I sat up, furious. ‘It’s hopeless! This is never going to work. Nobody wants us here. We may as well jump into the ocean and try to swim back to Germany. It’ll be a quicker death, because staying here is going to kill us slowly.’ I knew I shouldn’t say it, I knew that Erich felt the full brunt of our failures here in Australia, but his plans to stay were too much and I couldn’t hold my feelings in any longer.

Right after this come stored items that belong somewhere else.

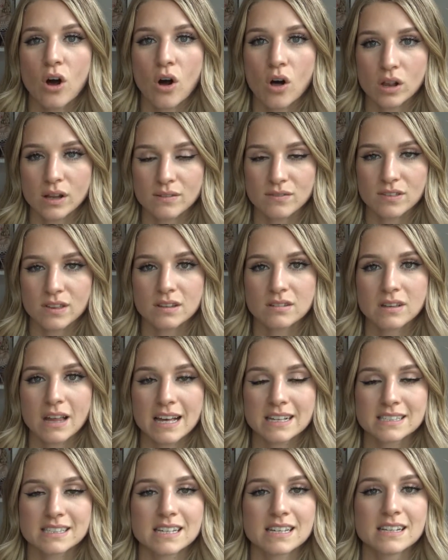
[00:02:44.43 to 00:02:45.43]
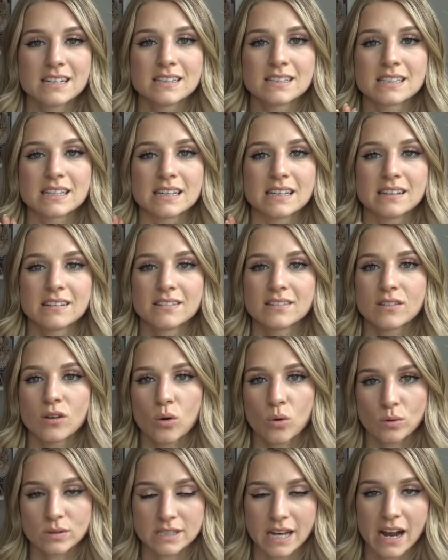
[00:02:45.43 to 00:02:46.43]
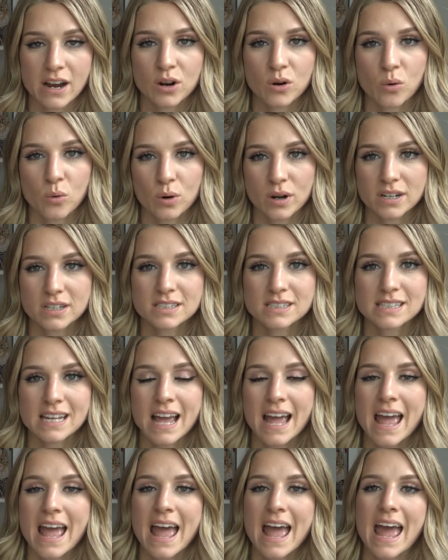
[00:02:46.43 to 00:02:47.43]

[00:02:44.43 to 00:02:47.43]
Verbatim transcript: all of the lessons in the whole entire course.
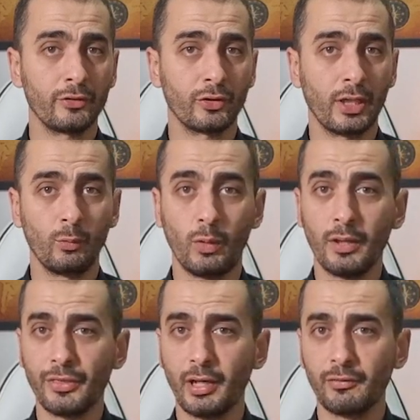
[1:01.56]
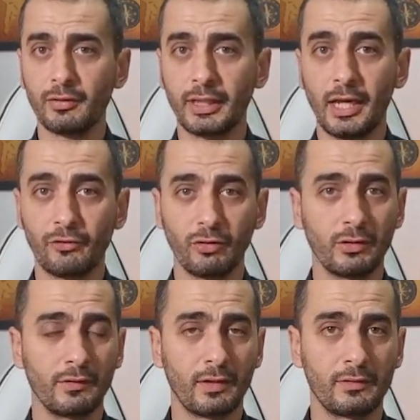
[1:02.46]
hundred and one thousand
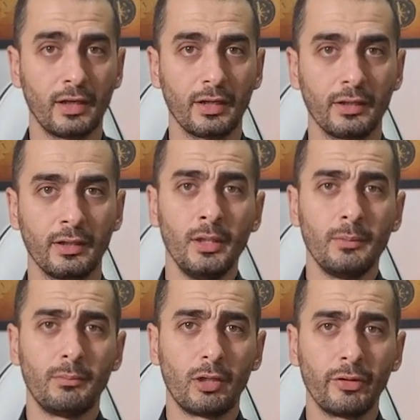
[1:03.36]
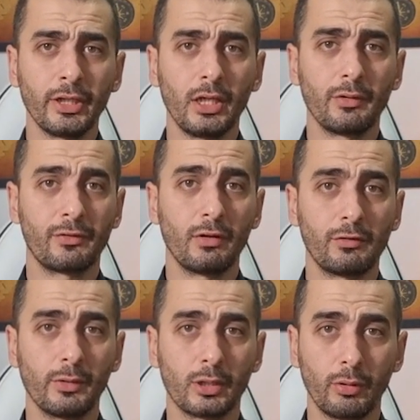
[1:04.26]
casualties a day. Maryinka is
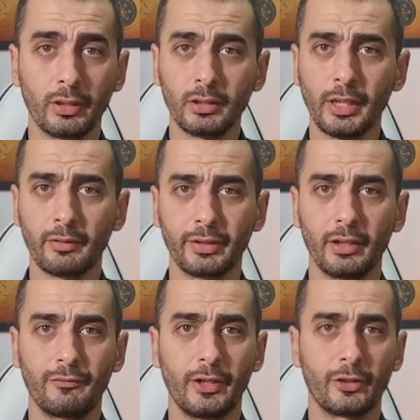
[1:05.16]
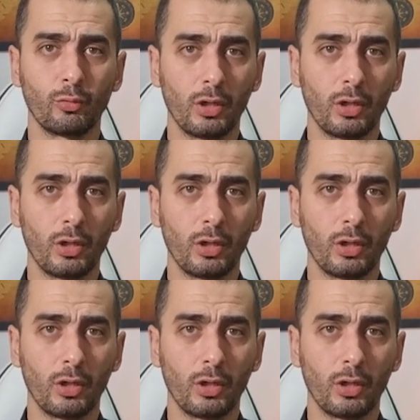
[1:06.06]
also a critical area where the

He looked at me for a second and then he embraced me. ‘We can’t let this get us down, liebchen. We’re better than this. If nobody wants to help us, then we have to help ourselves. It’s the only way we can get through this and get ahead. We’re both strong and resourceful and we will find a way.’
‘After everything that’s happened, I don’t want to hear you say that.’ I pushed him away. ‘We were promised so much more. We can’t even get decent jobs, let alone work we want to do. How will you ever be able to manage to go back to university at this rate? And I’ll never have that photography studio, will I?’ I slapped the mattress in exasperation. ‘Look at us! We’re no better off. All the broken promises, the broken dreams. We’re working our fingers to the bone in those awful factories, we never see each other or the children, and at this rate we’ll never be able to afford to have any more children. And you want us to stay? Have I got that right?’